02/Sep/2026
Os preços do café arábica subiram em agosto, sustentados principalmente pela menor qualidade dos grãos da safra 2026/27 e pelos níveis historicamente baixos dos estoques certificados na Bolsa de Nova York. O movimento ocorreu mesmo com a colheita brasileira encerrando o mês praticamente concluída, o que elevou a oferta doméstica. As preocupações com o clima para a próxima safra e seus possíveis impactos sobre as floradas também deram suporte às cotações. As fortes chuvas registradas em junho e julho nas principais regiões produtoras comprometeram a qualidade dos grãos ao longo da colheita e reforçaram a alta no mês.
Apesar do volume recorde estimado para a safra 2026/27, o resultado deve ser aquém do ideal, com maior participação de cafés de bebida inferior e de peneiras menores, reduzindo a oferta de cafés finos, de peneira maior. O Indicador CEPEA/ESALQ do arábica tipo 6, bebida dura para melhor, posto em São Paulo, registrou média de R$ 1.770,88 por saca de 60 K em agosto, elevação de 2,75% frente à média de julho (R$ 1.723,47 por saca de 60 Kg), em termos reais (IGP-DI de julho de 2026). O mês registrou grande volatilidade. No dia 24 de agosto, o Indicador fechou a R$ 1.826,58 por saca de 60 Kg, o maior valor desde abril deste ano, impulsionado por um dos menores volumes de estoques certificados da ICE Futures e pelo aumento das posições compradas dos fundos.

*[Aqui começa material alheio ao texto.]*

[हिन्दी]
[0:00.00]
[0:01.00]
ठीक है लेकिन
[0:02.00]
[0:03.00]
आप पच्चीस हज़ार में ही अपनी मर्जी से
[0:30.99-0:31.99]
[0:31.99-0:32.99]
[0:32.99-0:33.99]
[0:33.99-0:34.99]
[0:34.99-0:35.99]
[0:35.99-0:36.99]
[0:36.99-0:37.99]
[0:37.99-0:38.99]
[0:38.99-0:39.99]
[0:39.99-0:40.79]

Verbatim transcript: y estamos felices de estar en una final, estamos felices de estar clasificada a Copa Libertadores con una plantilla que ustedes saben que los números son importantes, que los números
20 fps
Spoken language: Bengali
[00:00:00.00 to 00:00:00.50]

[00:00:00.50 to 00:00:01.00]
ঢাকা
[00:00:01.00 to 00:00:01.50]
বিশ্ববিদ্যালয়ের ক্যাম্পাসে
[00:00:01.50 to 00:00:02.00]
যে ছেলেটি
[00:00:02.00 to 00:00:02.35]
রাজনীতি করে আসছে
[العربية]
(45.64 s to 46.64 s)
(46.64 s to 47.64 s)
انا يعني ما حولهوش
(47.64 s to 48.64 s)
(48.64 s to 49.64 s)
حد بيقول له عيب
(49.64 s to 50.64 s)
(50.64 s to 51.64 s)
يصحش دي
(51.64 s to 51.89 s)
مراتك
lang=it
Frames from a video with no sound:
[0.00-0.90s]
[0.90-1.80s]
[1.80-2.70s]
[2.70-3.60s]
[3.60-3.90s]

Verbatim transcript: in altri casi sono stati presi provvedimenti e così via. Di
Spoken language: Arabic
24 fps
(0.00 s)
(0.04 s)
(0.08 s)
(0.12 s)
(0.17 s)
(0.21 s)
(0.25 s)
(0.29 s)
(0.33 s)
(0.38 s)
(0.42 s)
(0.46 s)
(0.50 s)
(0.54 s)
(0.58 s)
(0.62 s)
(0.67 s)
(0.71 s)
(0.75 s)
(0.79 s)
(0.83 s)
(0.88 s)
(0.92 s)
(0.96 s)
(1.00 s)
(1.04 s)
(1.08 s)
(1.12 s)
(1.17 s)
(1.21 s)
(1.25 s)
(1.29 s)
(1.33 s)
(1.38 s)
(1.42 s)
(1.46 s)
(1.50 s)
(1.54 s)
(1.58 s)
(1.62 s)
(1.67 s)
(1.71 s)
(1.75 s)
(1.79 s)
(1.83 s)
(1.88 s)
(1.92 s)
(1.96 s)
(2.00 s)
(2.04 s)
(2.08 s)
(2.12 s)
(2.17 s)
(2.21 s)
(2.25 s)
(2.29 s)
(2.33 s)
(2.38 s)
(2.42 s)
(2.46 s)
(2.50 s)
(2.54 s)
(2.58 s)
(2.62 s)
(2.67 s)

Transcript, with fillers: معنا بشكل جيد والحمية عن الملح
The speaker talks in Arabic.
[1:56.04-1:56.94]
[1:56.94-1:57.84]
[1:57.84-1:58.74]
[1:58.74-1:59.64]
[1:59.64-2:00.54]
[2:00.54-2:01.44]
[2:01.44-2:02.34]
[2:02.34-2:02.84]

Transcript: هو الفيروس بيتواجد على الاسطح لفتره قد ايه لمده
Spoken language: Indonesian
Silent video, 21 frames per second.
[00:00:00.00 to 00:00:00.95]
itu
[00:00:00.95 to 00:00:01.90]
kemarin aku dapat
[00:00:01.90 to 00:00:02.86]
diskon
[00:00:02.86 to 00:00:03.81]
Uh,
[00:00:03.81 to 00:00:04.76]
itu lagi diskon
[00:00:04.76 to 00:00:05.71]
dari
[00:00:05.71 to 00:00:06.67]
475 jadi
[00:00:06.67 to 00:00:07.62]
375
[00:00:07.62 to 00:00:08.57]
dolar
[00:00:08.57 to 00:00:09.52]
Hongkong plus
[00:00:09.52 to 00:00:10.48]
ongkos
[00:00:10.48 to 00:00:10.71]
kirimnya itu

Na Bolsa de Nova York, o contrato Dezembro/26 renovou a máxima do período nesse mesmo dia, fechando a 341,65 centavos de dólar por libra-peso. Por outro lado, o vencimento Dez/26 fechou o último pregão do mês a 311,50 centavos de dólar por libra-peso. No campo, a colheita do café arábica da safra 2026/27 está praticamente encerrada, e as atenções dos agentes já se voltam para a próxima safra (2027/28). No dia 31 de agosto, choveu em algumas regiões produtoras: segundo dados do Inmet (Instituto Nacional de Meteorologia), Marília (SP), na região da Paulista, registrou 20,8 milímetros de chuvas; Machado, no Sul de Minas (MG), 10,2 mm; e Franca (SP), na Mogiana Paulista, 2 mm.
Esses volumes podem favorecer os tratos culturais nos cafezais recém-colhidos e têm papel importante na florada que se aproxima, fundamental para a formação da safra 2027/28. Contudo, o setor segue em alerta quanto ao risco climático para a florada. Segundo a NOAA (Administração Nacional Oceânica e Atmosférica) e o Centro de Previsão Climática (CPC) dos Estados Unidos, a probabilidade de o El Niño atingir intensidade muito forte entre outubro e dezembro deste ano subiu para 95%, o que pode reduzir o pegamento das flores nas lavouras e limitar o potencial produtivo da safra 2027/28.
Para os primeiros dias de setembro, a previsão do Climatempo indica novas chuvas nas mesmas regiões: em Marília, 6,5 mm hoje, dia 1º; em Machado, 16,5 mm hoje e mais 0,7 mm no dia 2; e em Franca, 10,3 mm no dia 1º e 7,6 mm no dia 2, porém acompanhadas de temperaturas ainda elevadas, entre 30°C e 33°C. Na contramão do observado para o arábica, os preços do café robusta recuaram em agosto, influenciados pelo encerramento da colheita no Espírito Santo. O Indicador CEPEA/ESALQ do tipo 6, peneira 13 acima, à vista, a retirar no Espírito Santo, teve média de R$ 1.065,16 por saca de 60 Kg no mês, baixa de 2,51% frente à média de julho (R$ 1.092,62 por saca de 60 Kg). Fonte: Cepea. Adaptado por Cogo Inteligência em Agronegócio.